We must invest because saving alone does not provide a sufficient yield.
We need to invest because saving pension assets does not achieve sufficient returns.
Pensioenfonds PGB wants the best possible pension for everyone, now and in the future. This means a pension that has a purchasing power of at least 90% 15 years from now. However, Pensioenfonds PGB aims for a pension with a purchasing power of 100%.
Saving pension assets does not achieve sufficient returns to pay for pensions in the future. That is why we invest pension assets. We expect our investments to provide a surplus return of about 3% per year. This is the return that allows assets to grow relative to the pensions we have to pay out. Follow how we invest.
How much money we need to pay out pensions depends partly on interest rates. When interest rates go up, we need less money and the coverage ratio rises. When interest rates fall, we need more money and the coverage ratio falls.
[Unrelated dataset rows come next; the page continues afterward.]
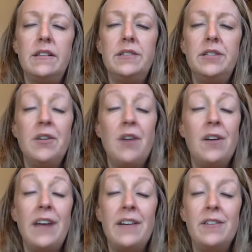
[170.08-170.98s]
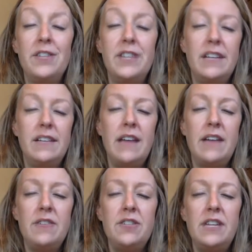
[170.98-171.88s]
your heart energy, the
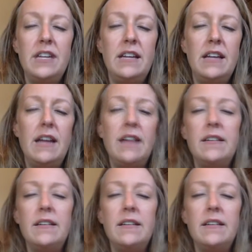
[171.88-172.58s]
energy that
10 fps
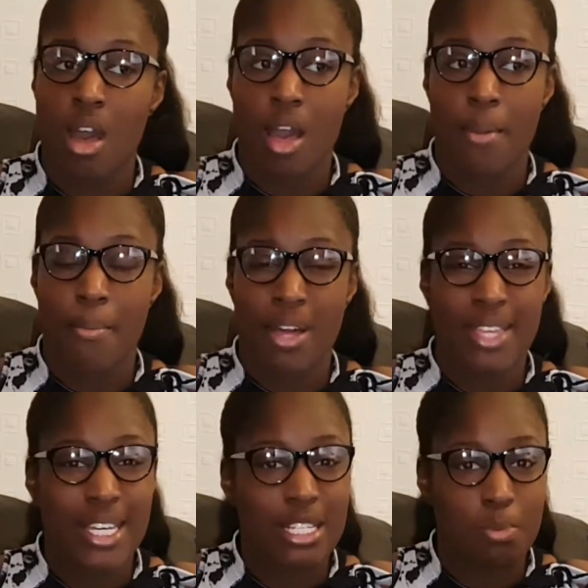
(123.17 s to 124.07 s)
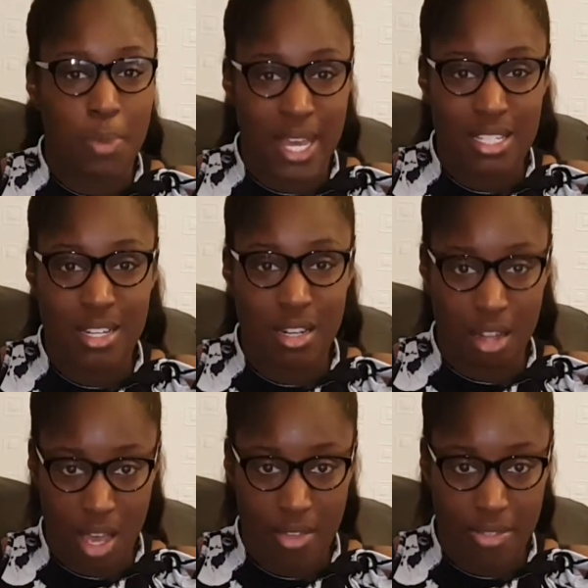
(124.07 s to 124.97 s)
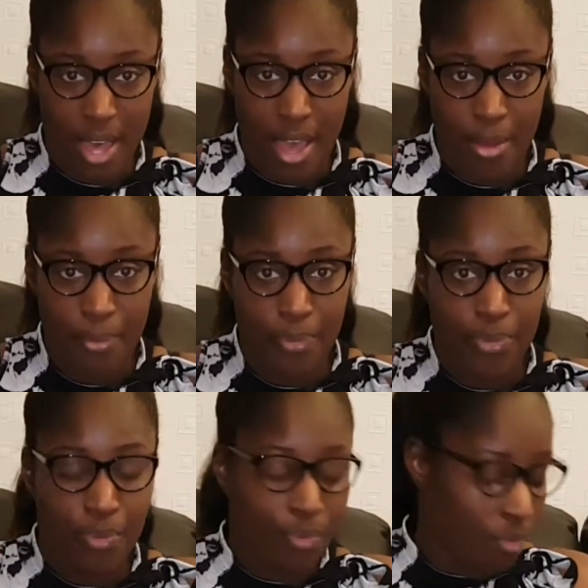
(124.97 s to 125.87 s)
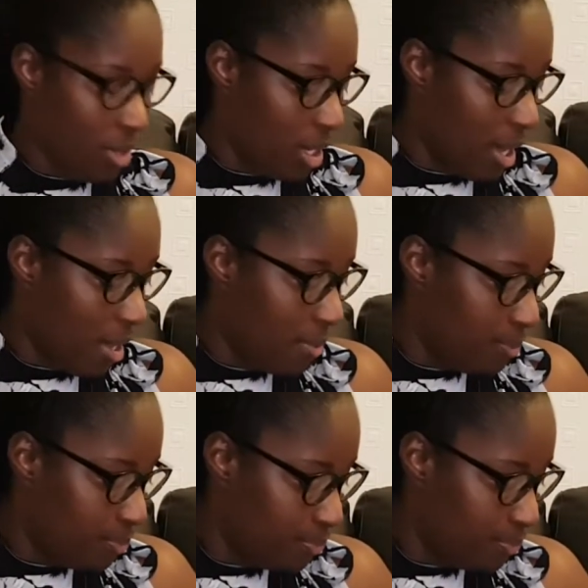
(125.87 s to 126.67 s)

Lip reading: I think it's better like that, yeah.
To mitigate the impact of large falls in interest rates, we use investments such as bonds, mortgages and derivatives. We call this interest rate hedging. We reduce the interest rate hedge when interest rates are lower and increase it when they are higher. The underlying idea is that when interest rates are higher, interest rate hedging is expected to yield more as well as reduce the risk more. Our interest rate hedging varies between 50% and 85%. This means that at least half the risk of changes in the value of the liabilities is hedged.